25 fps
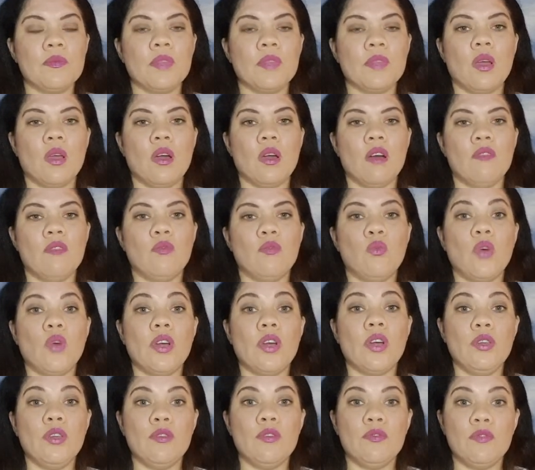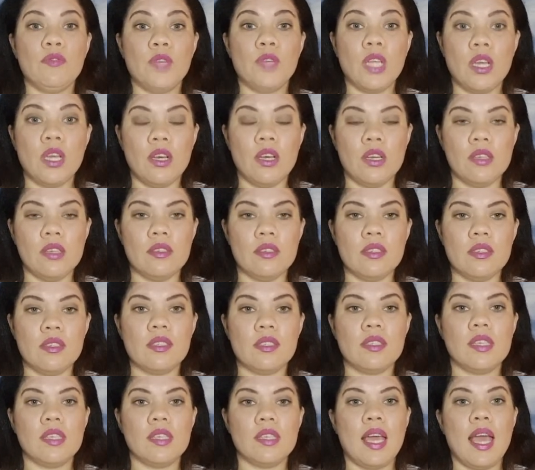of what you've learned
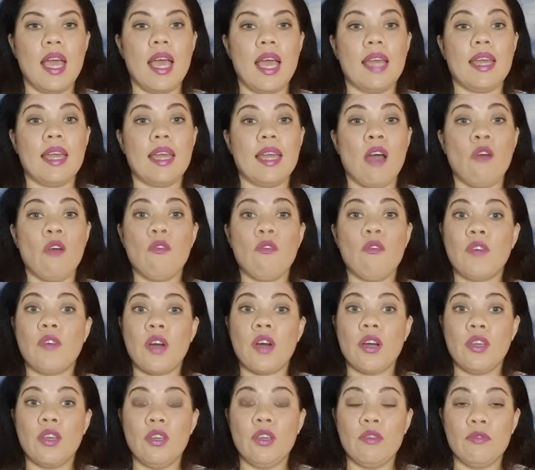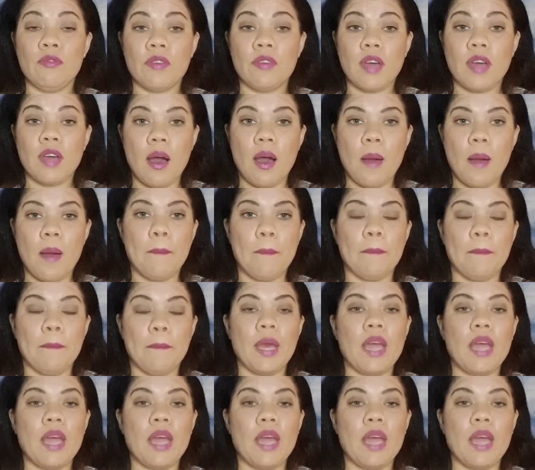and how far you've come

● ● ● ● ● ● ●

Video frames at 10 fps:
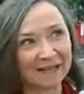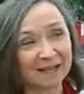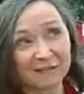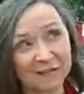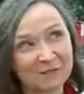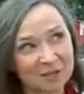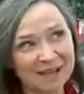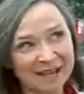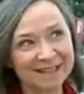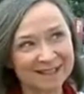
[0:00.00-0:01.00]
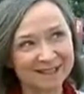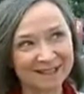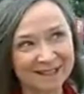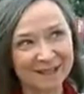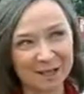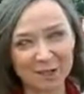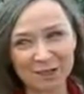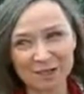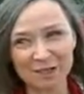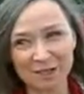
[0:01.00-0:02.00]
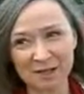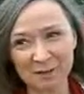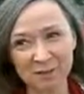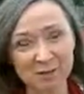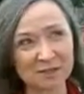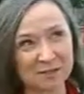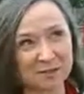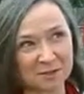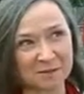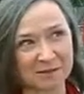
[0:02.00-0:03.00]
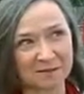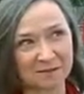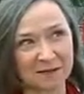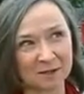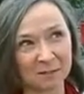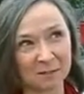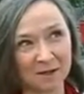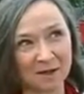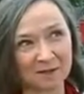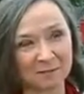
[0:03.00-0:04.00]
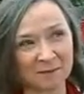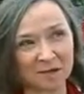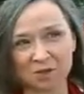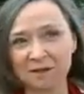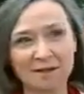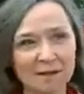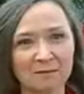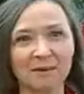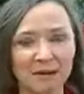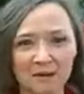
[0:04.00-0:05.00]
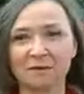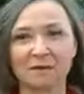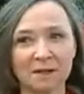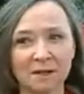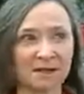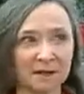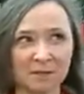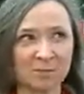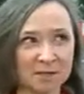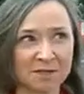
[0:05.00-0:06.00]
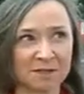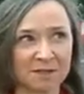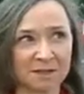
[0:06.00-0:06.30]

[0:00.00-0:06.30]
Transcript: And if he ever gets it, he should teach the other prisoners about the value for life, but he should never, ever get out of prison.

● ● ● ● ● ● ●

_About this exercise_
Output only the lines above from the one containing "Video frames at" to the one containing "Transcript: And if", both included, exactly as written and with no pictures.

_Your solution_
Video frames at 10 fps:
[0:00.00-0:01.00]
[0:01.00-0:02.00]
[0:02.00-0:03.00]
[0:03.00-0:04.00]
[0:04.00-0:05.00]
[0:05.00-0:06.00]
[0:06.00-0:06.30]

[0:00.00-0:06.30]
Transcript: And if he ever gets it, he should teach the other prisoners about the value for life, but he should never, ever get out of prison.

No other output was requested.